Would you copy the entries that follow exactly, leaving out every picture?

◆ **SUPPLIED RECORDS**
***
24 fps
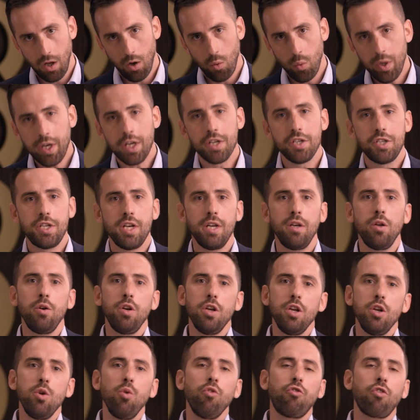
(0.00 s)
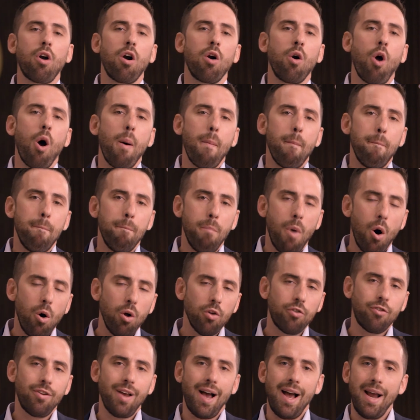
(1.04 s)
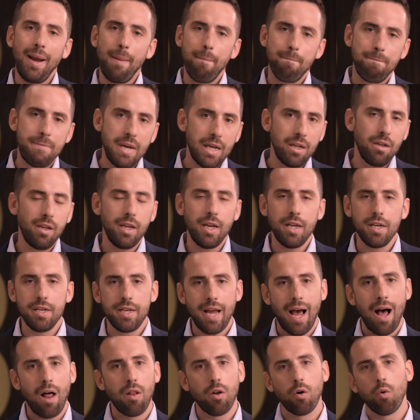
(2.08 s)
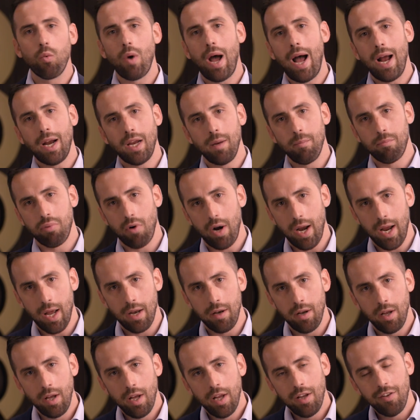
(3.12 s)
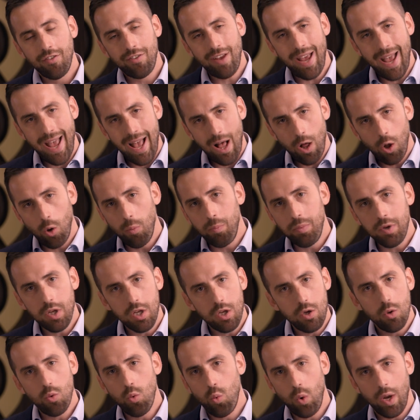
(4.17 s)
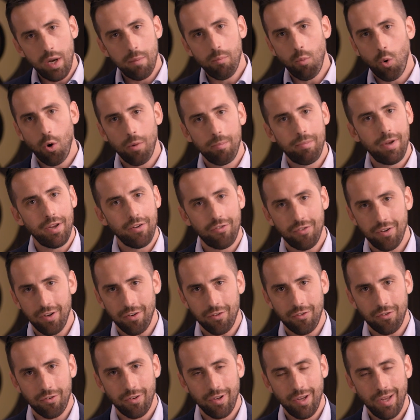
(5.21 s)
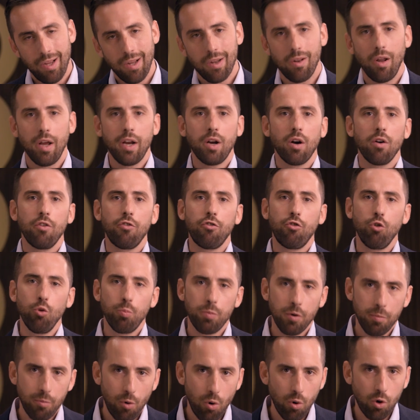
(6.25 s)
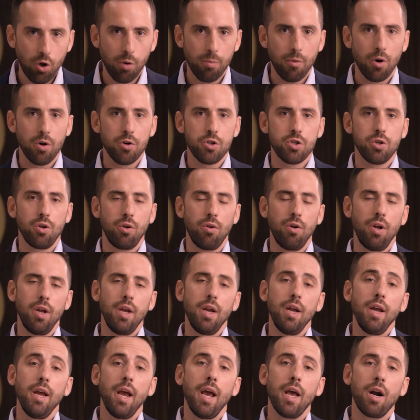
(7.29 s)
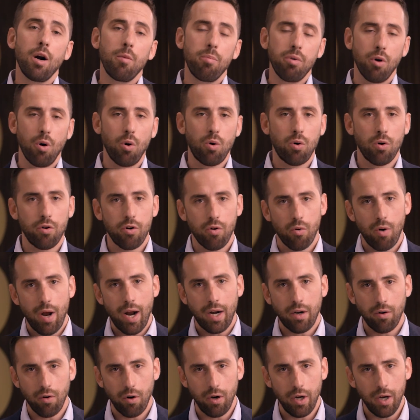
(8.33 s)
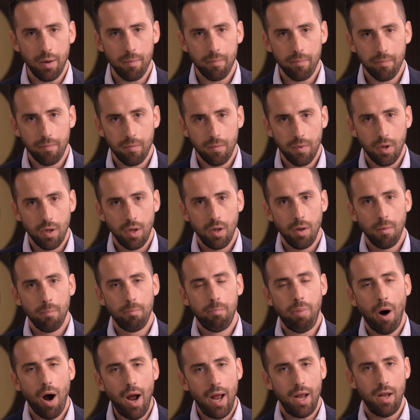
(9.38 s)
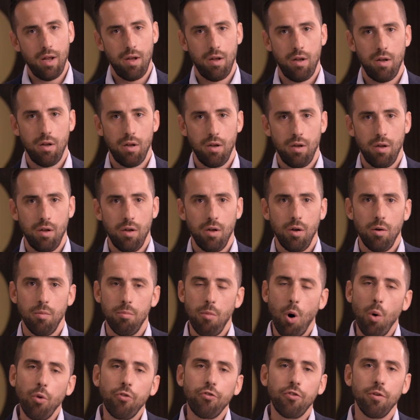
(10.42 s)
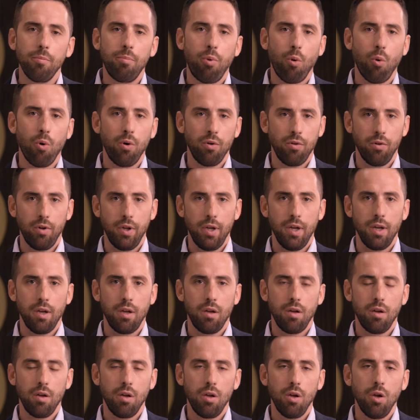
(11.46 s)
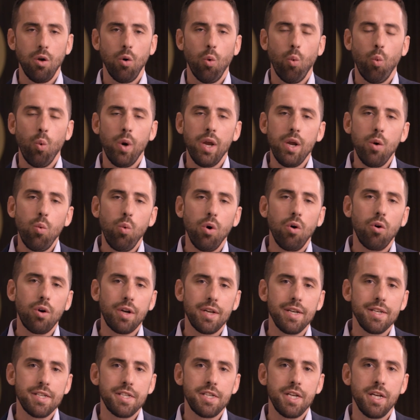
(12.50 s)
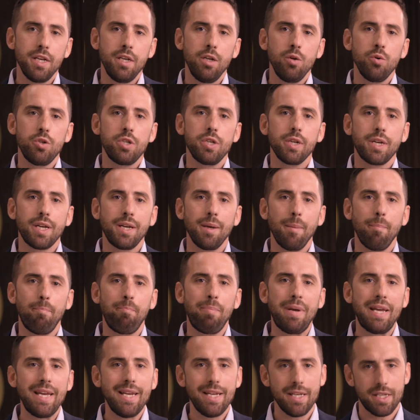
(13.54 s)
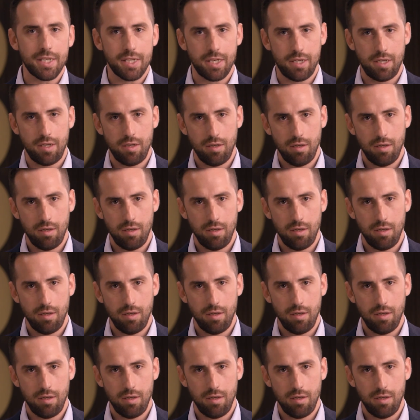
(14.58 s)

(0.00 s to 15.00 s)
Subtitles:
We continue to use our multi-billion-dollar Rocket brand to help you win more business, like our Super Bowl commercial and our broker directory. But most importantly, we will continue to compete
***
◆ **OUTPUT BELOW**
24 fps
(0.00 s)
(1.04 s)
(2.08 s)
(3.12 s)
(4.17 s)
(5.21 s)
(6.25 s)
(7.29 s)
(8.33 s)
(9.38 s)
(10.42 s)
(11.46 s)
(12.50 s)
(13.54 s)
(14.58 s)

(0.00 s to 15.00 s)
Subtitles:
We continue to use our multi-billion-dollar Rocket brand to help you win more business, like our Super Bowl commercial and our broker directory. But most importantly, we will continue to compete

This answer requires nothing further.